• _EXERCISE MATERIAL_
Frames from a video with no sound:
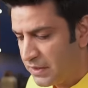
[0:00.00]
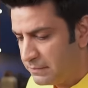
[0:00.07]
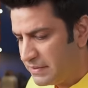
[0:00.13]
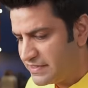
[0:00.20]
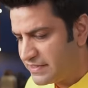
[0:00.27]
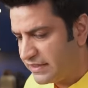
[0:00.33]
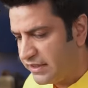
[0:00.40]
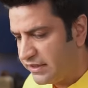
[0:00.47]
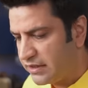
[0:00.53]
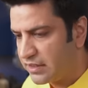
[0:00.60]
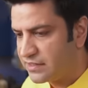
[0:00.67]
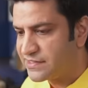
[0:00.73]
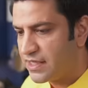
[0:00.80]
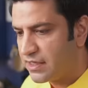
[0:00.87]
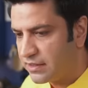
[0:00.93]
बेसिकली
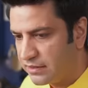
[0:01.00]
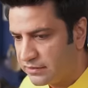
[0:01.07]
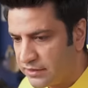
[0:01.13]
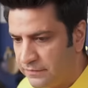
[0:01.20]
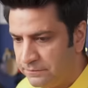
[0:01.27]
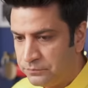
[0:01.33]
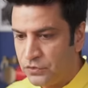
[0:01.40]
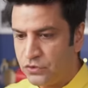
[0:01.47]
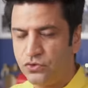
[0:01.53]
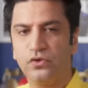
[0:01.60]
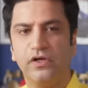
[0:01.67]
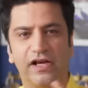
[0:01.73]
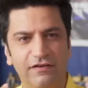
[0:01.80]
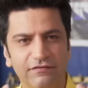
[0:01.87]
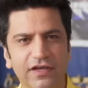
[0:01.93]
नट्स क्या करते हैं जो
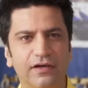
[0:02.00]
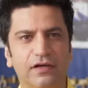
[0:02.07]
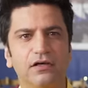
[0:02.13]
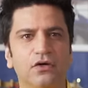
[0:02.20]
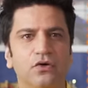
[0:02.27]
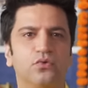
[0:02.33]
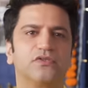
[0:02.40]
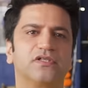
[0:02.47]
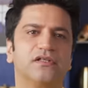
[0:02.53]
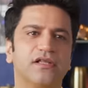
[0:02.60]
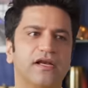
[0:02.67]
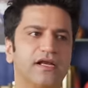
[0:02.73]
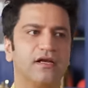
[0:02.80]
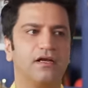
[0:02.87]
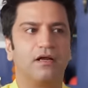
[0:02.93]
ग्रेवी है ना उसके
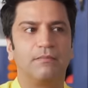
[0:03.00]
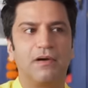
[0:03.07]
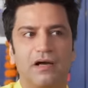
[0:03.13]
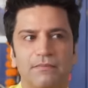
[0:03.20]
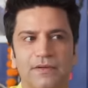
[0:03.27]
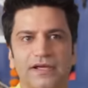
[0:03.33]
अंदर एक लबाब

• _EXERCISE DIRECTIONS_
Where a record holds a picture, leave the picture out and restate the rest word for word.

• _RESULT FOR THIS EXERCISE_
Frames from a video with no sound:
[0:00.00]
[0:00.07]
[0:00.13]
[0:00.20]
[0:00.27]
[0:00.33]
[0:00.40]
[0:00.47]
[0:00.53]
[0:00.60]
[0:00.67]
[0:00.73]
[0:00.80]
[0:00.87]
[0:00.93]
बेसिकली
[0:01.00]
[0:01.07]
[0:01.13]
[0:01.20]
[0:01.27]
[0:01.33]
[0:01.40]
[0:01.47]
[0:01.53]
[0:01.60]
[0:01.67]
[0:01.73]
[0:01.80]
[0:01.87]
[0:01.93]
नट्स क्या करते हैं जो
[0:02.00]
[0:02.07]
[0:02.13]
[0:02.20]
[0:02.27]
[0:02.33]
[0:02.40]
[0:02.47]
[0:02.53]
[0:02.60]
[0:02.67]
[0:02.73]
[0:02.80]
[0:02.87]
[0:02.93]
ग्रेवी है ना उसके
[0:03.00]
[0:03.07]
[0:03.13]
[0:03.20]
[0:03.27]
[0:03.33]
अंदर एक लबाब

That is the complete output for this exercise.